The range of 'p' is indeed not known (we only represent integer bound ranges).
You seem to want the range of p - &d[0] here, something that is not present
in the IL.
>>
>> stopping review here noting that other parts of the compiler
>> split constant parts from variable parts and it looks like this is
>> what you want to do here? That is, enhance
>>
>> static vec<unsigned HOST_WIDE_INT> object_sizes[4];
>>
>> and cache a SSA-NAME, constant offset pair in addition? Or just a range
>> (range of that SSA name + offset), if that's good enough -- wait, that's
>> what you get from get_range_info!
>
>
> I agree that storing the offsets could be an enhancement to consider.
> The patch mentions it in the FIXME part of the following comment:
>
> /* Bitmaps of variables whose object sizes have been computed without
> regard to the (non-constant) offset into them.
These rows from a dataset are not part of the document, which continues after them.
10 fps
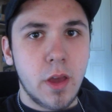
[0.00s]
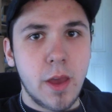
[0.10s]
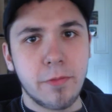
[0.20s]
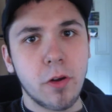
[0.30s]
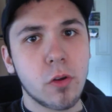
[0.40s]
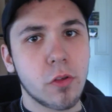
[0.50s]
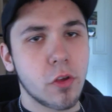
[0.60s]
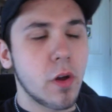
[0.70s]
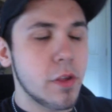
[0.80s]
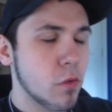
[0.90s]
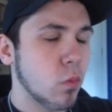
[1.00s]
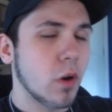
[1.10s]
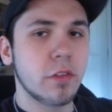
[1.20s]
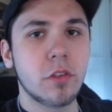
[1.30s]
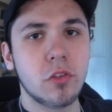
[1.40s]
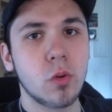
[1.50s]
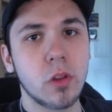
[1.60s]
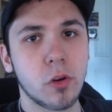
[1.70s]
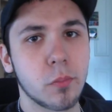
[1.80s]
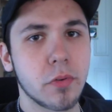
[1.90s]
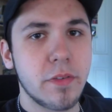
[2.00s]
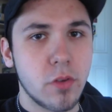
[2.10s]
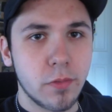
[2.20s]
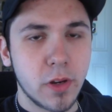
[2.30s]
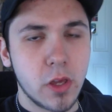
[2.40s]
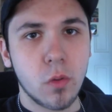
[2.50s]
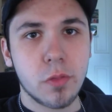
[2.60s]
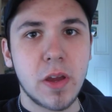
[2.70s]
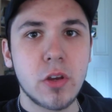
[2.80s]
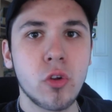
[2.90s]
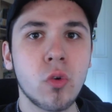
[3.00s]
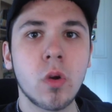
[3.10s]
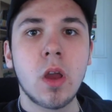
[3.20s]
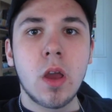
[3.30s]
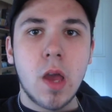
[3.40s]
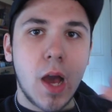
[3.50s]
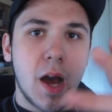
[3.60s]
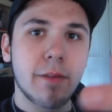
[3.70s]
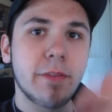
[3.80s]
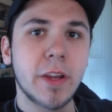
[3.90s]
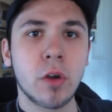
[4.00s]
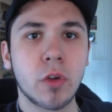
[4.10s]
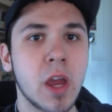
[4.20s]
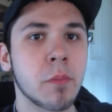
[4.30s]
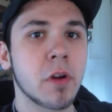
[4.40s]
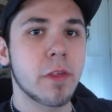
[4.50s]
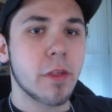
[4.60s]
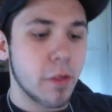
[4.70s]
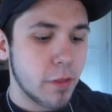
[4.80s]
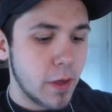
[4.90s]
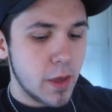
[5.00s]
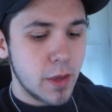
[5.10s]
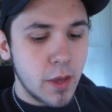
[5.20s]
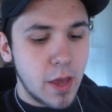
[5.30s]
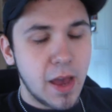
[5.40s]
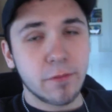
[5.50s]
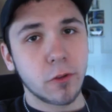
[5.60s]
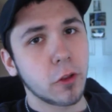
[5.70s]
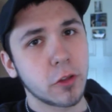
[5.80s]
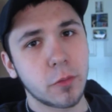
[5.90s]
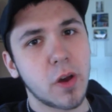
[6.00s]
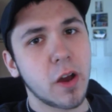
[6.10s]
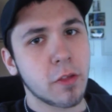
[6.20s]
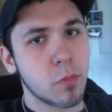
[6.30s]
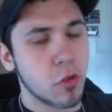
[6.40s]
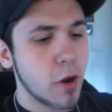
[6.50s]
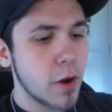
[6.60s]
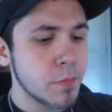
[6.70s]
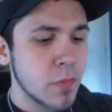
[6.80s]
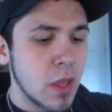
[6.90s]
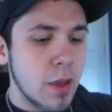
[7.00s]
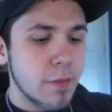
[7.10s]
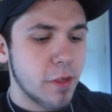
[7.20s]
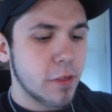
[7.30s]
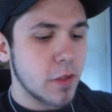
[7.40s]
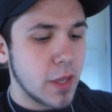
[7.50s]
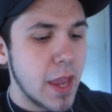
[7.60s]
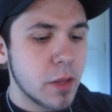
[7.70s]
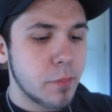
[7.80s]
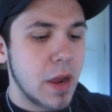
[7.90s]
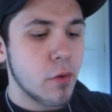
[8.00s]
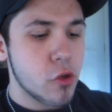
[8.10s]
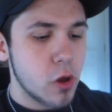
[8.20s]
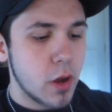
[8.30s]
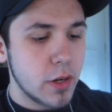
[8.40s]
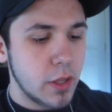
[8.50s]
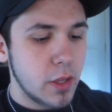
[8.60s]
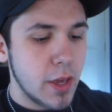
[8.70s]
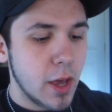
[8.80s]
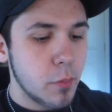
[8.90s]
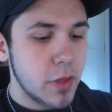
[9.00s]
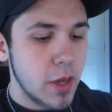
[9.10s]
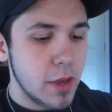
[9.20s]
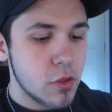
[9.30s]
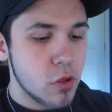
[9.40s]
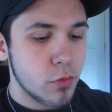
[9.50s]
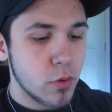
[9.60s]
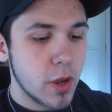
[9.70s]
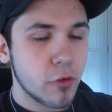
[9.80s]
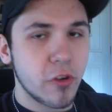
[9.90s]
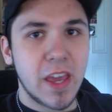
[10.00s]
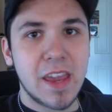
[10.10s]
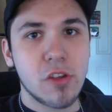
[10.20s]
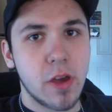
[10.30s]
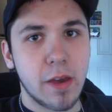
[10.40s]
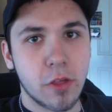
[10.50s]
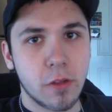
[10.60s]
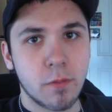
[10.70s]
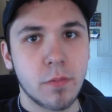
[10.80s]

Hey folks, so I just wanted to do a little preview video with my new uh, video camera. This is a, I have to look at the box, I'm sorry. This is a Canon PowerShot ELPH 300HS.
A bit in each bitmap
> is valid only if the corresponding bit in the COMPUTED bitmap is
> non-zero (otherwise it's zero).
> FIXME: Change this to a vector of offset ranges to make it possible
> to handle cases like &A[I] + J where both I and J are non-const and
> bounded by some range. */
> static bitmap nonconst_offsets[4];
>
> It's just something I haven't had time to work on yet and with the
> close of stage 1 approaching I wanted to put out this version for
> review. Do you view this enhancement as prerequisite for approving
> the patch or is it something that you'd be fine with adding later?
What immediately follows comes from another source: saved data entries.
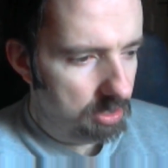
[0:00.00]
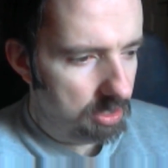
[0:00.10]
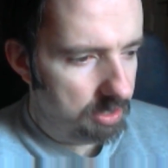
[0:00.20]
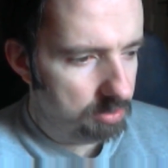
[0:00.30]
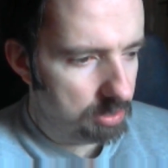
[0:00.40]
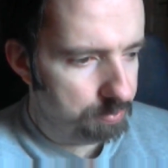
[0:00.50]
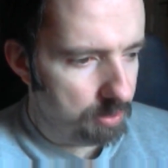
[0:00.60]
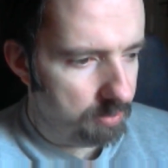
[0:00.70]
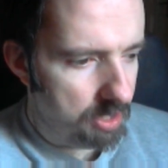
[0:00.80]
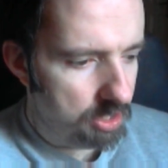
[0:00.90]
It was
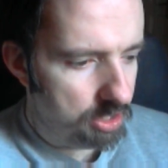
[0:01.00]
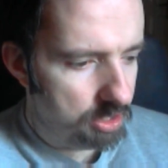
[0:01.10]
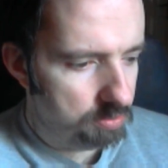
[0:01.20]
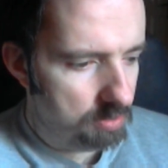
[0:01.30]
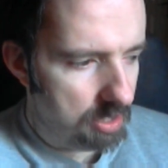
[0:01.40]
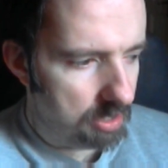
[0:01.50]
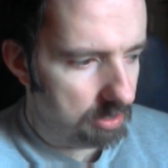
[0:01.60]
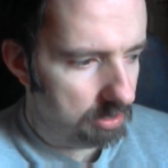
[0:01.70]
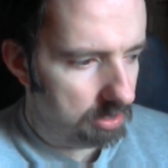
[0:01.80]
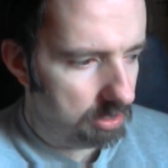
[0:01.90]
Bewitched. What
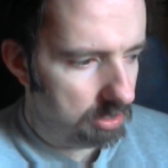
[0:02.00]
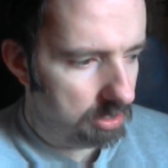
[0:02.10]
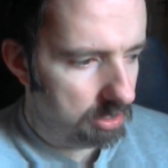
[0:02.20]
else?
I find the patch adds quite some ad-hoc ugliness to a pass that is
already complex and nearly impossible to understand.
>>
>> So I'm not sure where the whole complication in the patch comes from...
>>
>> Possibly from the fact that VRP on pointers is limited and thus &a[i] + 5
>> doesn't get you a range for i + 5?
>
>
> get_range_info doesn't accept pointers at all (perhaps that's what
> you meant by "VRP on pointers is limited"). In Gimple, &a[i] + 5
> is represented as just that (i.e., _1 = &a[i_3]; p_6 = _1 + 5;) and
> so to get the right answer for bos(&a[i] + 5) the patch jumps though
> some hoops. But again, I could very well be missing something that's
> obvious to you so if you think that's the case I'd be happy to simplify
> the code if you point me in the right direction.
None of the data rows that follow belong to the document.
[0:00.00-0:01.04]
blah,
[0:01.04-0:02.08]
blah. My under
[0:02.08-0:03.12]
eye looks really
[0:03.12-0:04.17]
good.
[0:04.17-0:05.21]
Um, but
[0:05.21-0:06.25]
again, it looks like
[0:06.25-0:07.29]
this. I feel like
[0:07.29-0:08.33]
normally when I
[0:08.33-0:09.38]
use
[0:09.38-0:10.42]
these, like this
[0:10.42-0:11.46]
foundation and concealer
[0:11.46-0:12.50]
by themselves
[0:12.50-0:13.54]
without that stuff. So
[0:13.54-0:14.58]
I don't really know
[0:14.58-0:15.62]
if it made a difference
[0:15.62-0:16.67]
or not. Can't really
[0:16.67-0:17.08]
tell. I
Yes, get_range_info is limited. IMHO of you want to enhance object-size
to cover ranges by implicitely working on a different IL then it probably
should be re-written with that in mind. The EVRP pass provides a
good template for how to re-use the VRP machinery and decomposing
the lattice a bit further into BASE + range shouldn't be difficult.
I'm leaving it to others if we have to have this improvement for GCC 7
(bos has its own share of know issues besides missing features).
Richard.
>
> Martin